Citando Carlos Lopes e George Kararach, o “vozes de nós” sempre esteve na senda da aposta na “inovação disruptiva” e nem podia ter sido de outra forma nesse enfrentamento de uma das mais agudas e inadmissíveis “misérias do mundo” como são as exclusões precoces infantis e juvenis. Só com todos os instrumentos disponíveis, sobretudo os mais transformadores, como são os do “capital cultural”. E também se pode rever nalgumas das condições que esses autores traçam para a mudança estrutural (em África; e neste caso é tudo “africano”): “revitalização das práticas e narrativas de renovação”, ”criar novas narrativas e amplificar as histórias de sucesso”, “papel das instituições e do Estado” por via da “criação de consensos”, “ambiente de melhor aquisição de competências e a recomposição de competências”. Isto não pode deixar de ser válido para qualquer equivalente processo social transformador.
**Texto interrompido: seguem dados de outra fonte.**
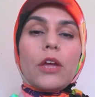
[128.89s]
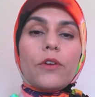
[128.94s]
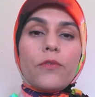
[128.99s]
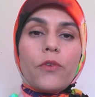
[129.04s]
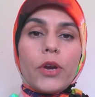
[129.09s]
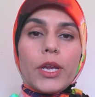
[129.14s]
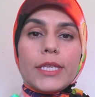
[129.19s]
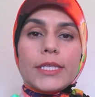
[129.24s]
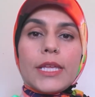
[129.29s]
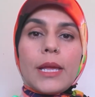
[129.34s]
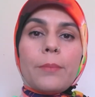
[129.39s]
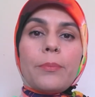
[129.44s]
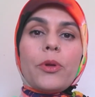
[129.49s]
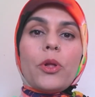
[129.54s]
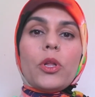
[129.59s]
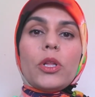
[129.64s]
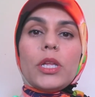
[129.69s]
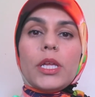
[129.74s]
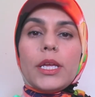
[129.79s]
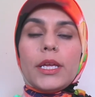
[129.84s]
For
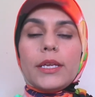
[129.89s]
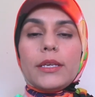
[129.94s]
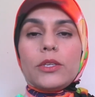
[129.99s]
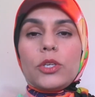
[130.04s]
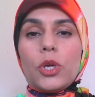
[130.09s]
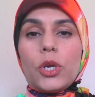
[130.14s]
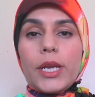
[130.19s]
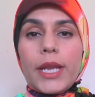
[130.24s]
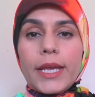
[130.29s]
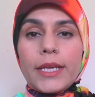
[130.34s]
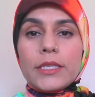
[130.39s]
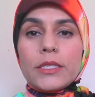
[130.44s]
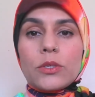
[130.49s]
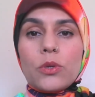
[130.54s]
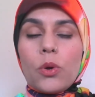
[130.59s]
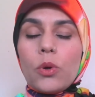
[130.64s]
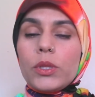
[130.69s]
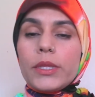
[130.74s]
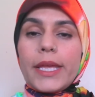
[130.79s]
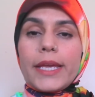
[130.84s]
example, your next
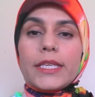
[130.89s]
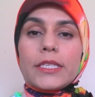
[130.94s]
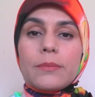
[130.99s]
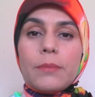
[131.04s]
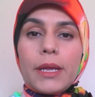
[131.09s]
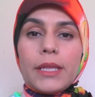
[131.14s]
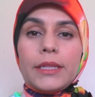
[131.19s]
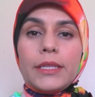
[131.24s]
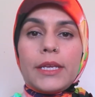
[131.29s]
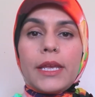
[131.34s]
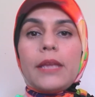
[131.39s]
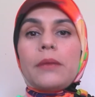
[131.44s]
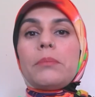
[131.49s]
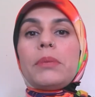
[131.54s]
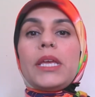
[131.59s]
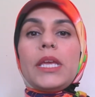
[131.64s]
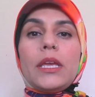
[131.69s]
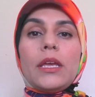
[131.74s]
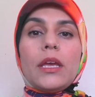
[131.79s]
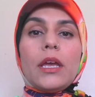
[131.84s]
goal next month can
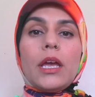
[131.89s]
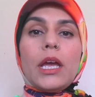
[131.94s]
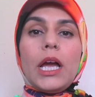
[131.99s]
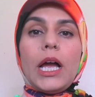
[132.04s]
be,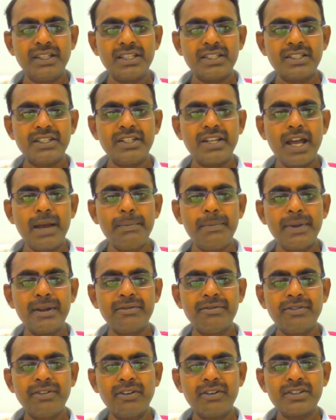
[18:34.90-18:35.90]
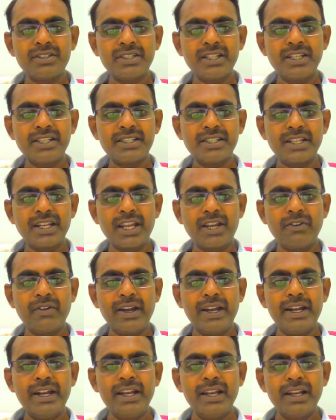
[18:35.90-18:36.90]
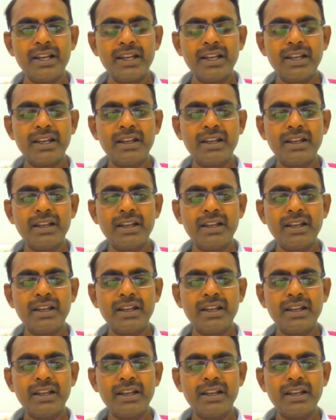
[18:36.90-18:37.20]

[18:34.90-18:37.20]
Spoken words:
This damping force is required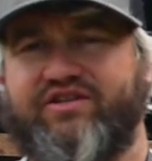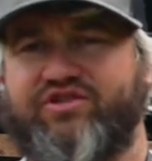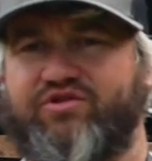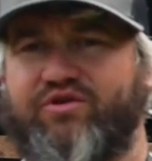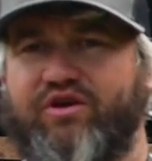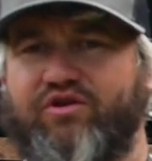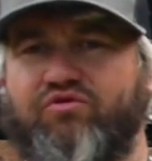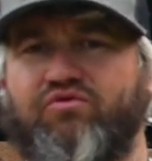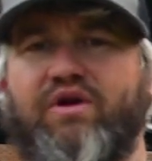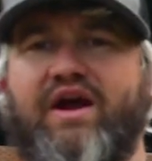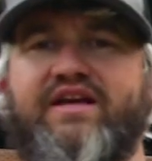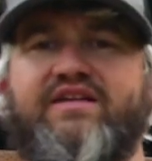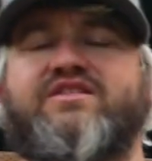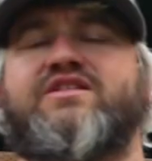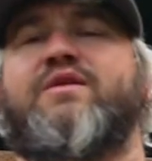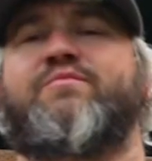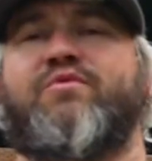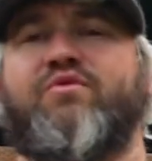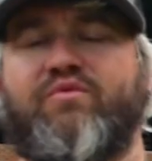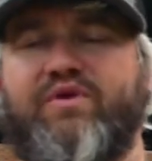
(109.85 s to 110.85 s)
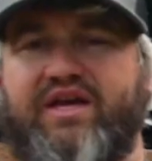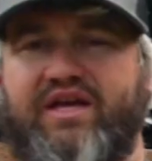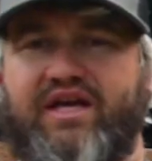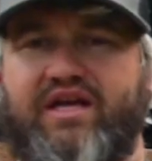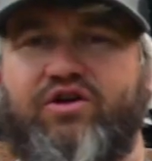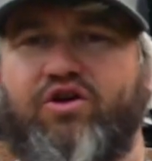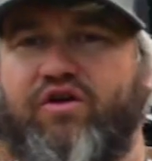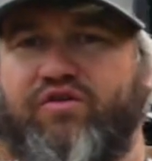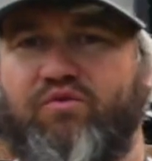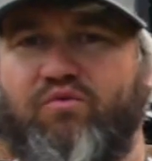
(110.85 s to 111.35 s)
So a great summer
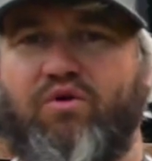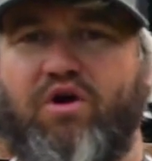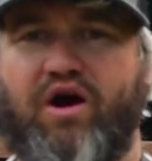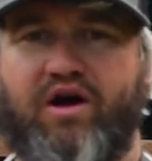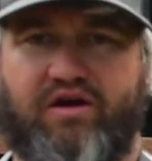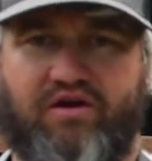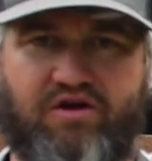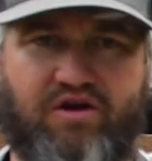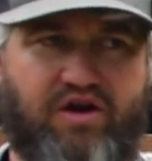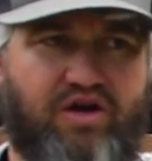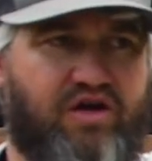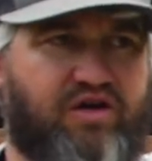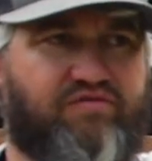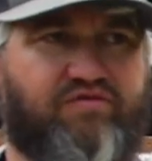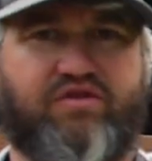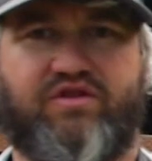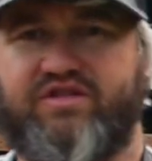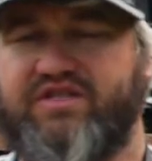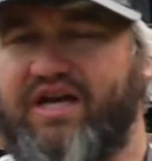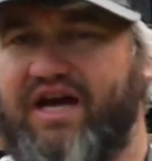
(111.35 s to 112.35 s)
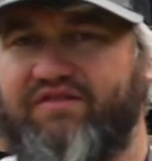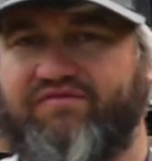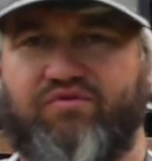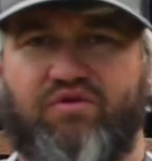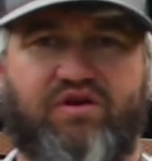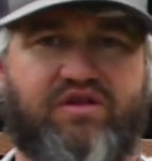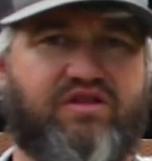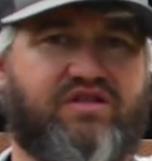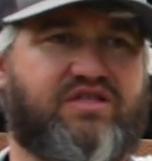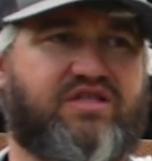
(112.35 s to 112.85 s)
weekend on the water for the South
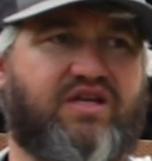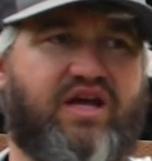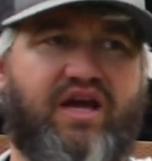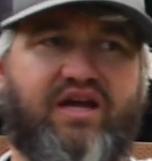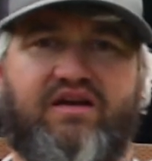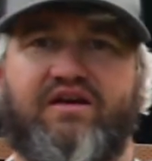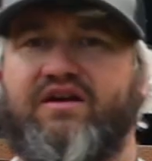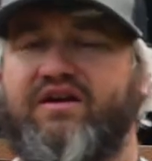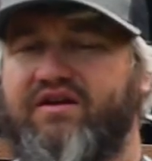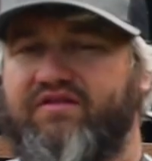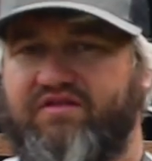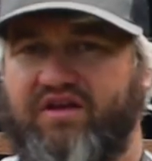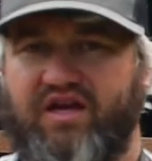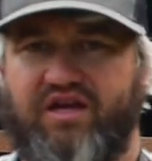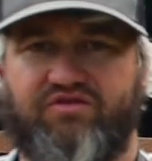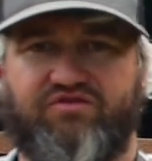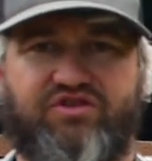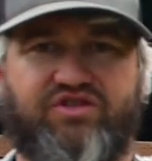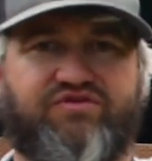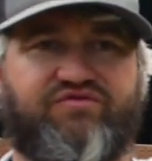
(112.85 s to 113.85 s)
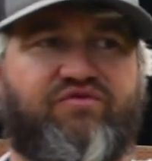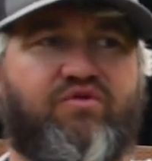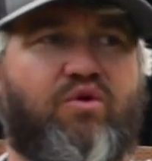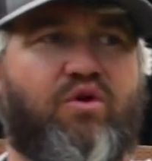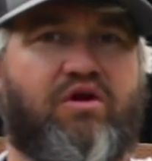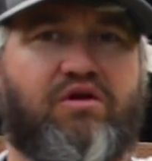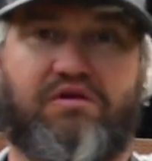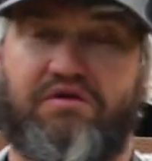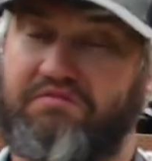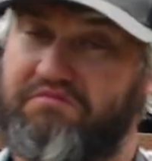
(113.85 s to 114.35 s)
Fork of the Snake, the Henry's
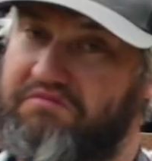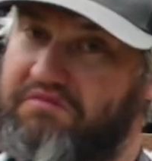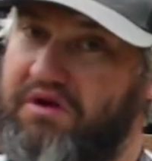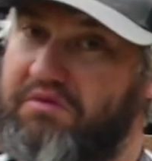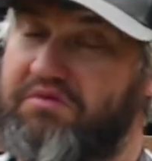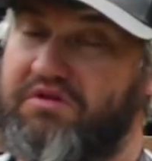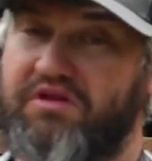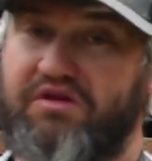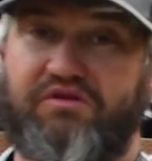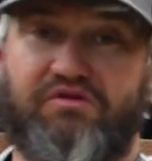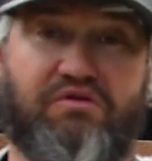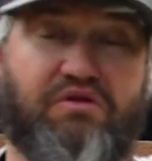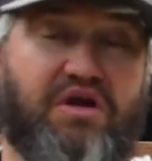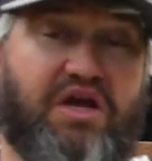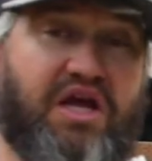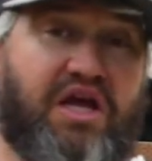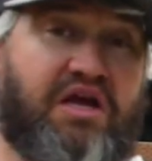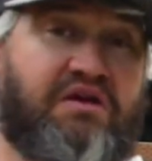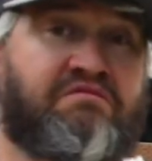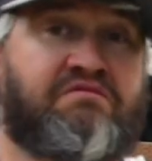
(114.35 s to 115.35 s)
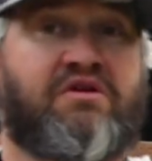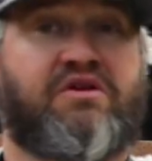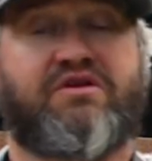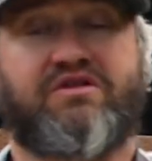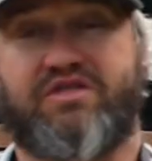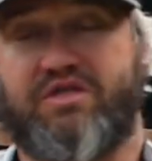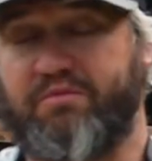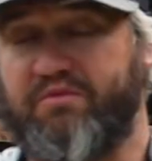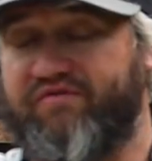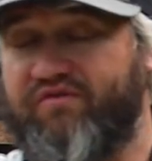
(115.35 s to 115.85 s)
Fork, maybe the Green,
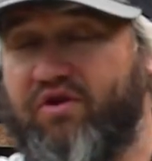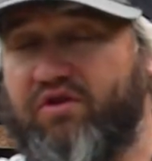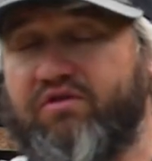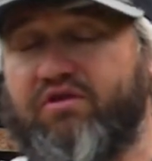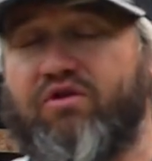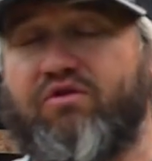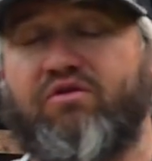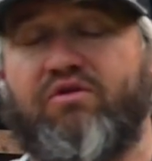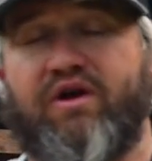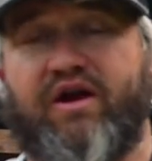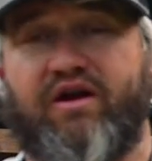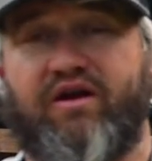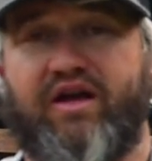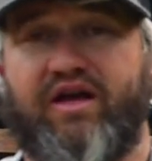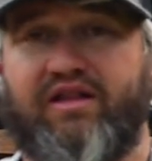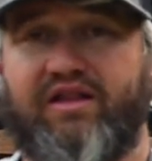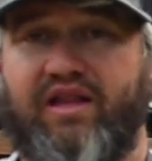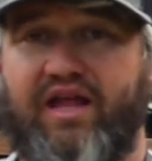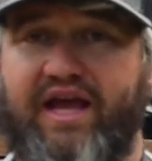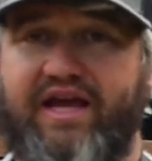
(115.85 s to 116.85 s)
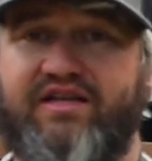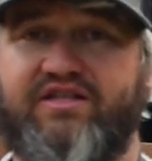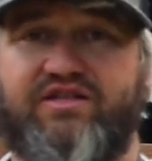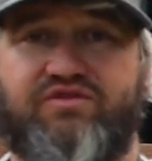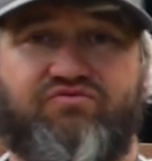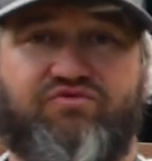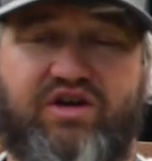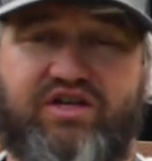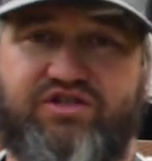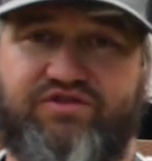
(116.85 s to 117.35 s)
some of our local area lakes
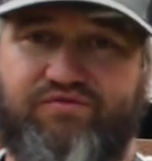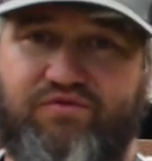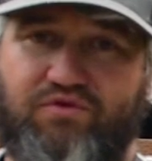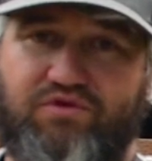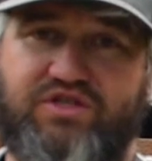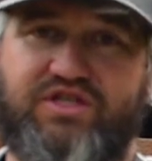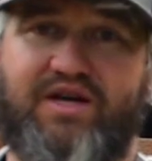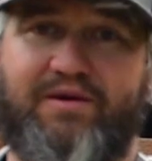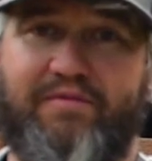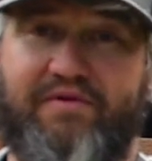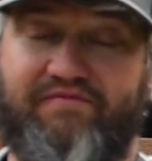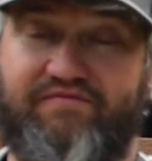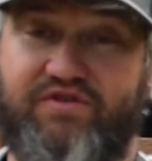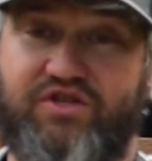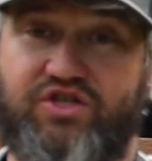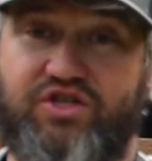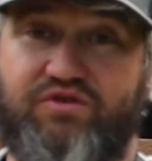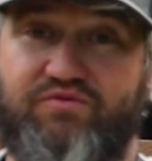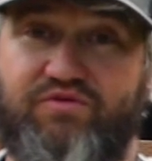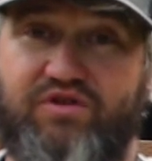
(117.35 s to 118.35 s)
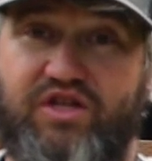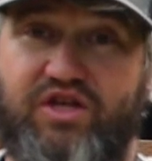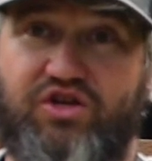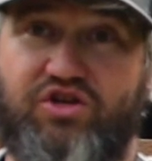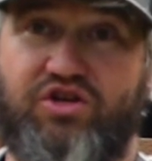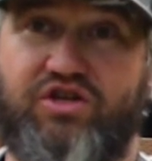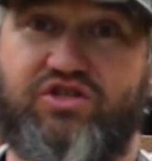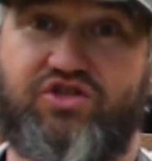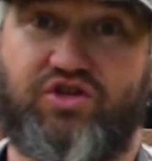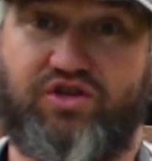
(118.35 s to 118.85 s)
and reservoirs that have been fishing really
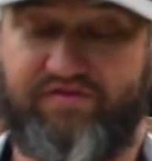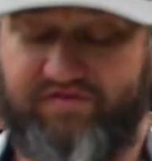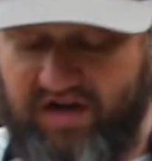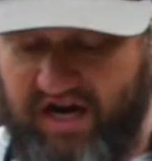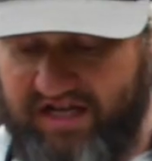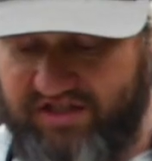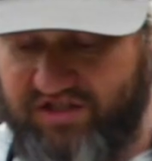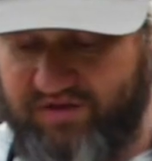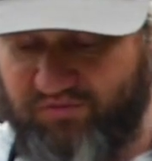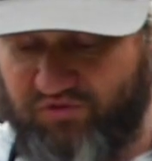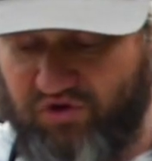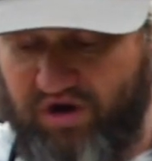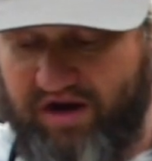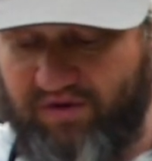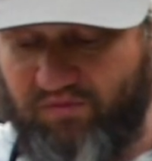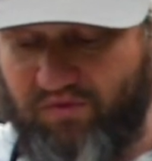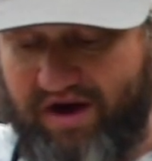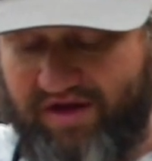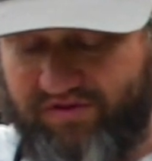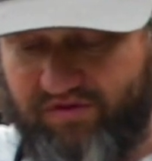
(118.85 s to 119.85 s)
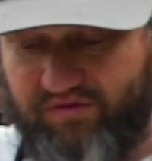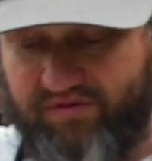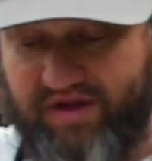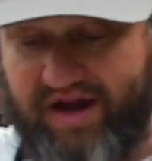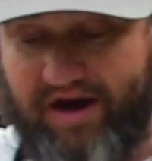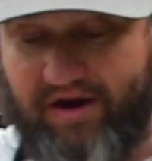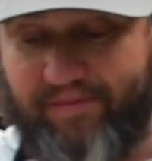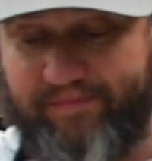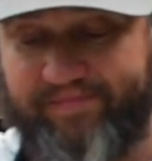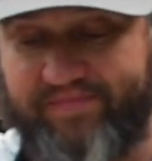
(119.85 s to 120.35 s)
good. So you've got some great weather
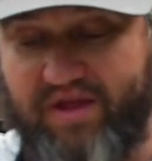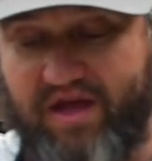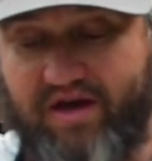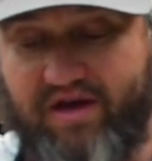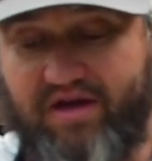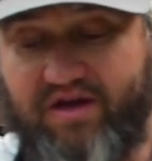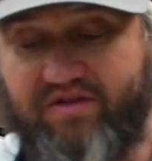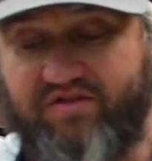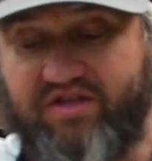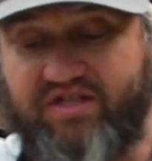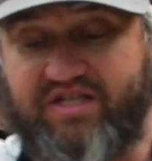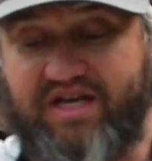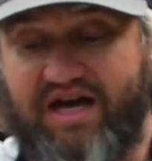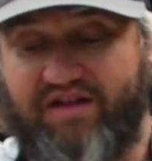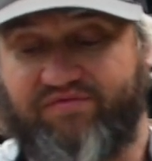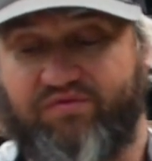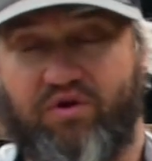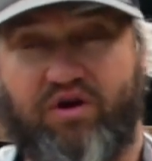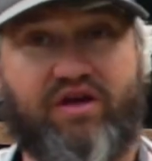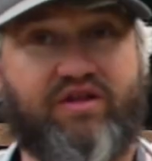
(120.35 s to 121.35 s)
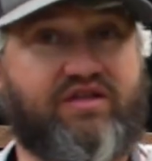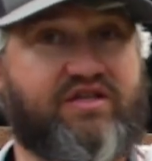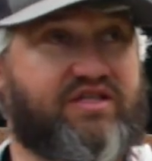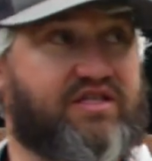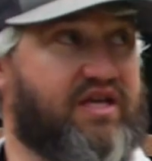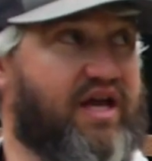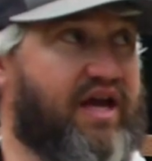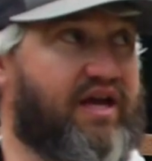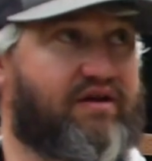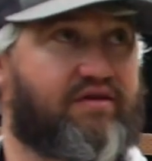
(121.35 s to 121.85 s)
there. The South Fork of the
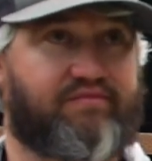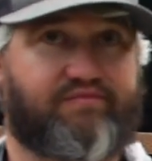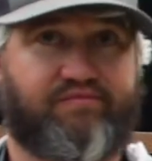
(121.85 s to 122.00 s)
Snake,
Pés na terra no Social. No social profundo, no social dos meandros. Todas as possíveis e quase-impossíveis valências da acção social e da promoção social. Persistente e reflectida acção cívica e acção política. Mas o “vozes de nós” aparece aqui como ilustração do primado da dimensão cultural num projecto que se pretenda de transformação social, desde a contínua acção cultural “rasteira” (a animação e a sequência de iniciativas no terreno “intersticial”) até à persistência e insistência nas reciclagens da Cultura Política. Pode-se transformar, sistemicamente, sem ser assim?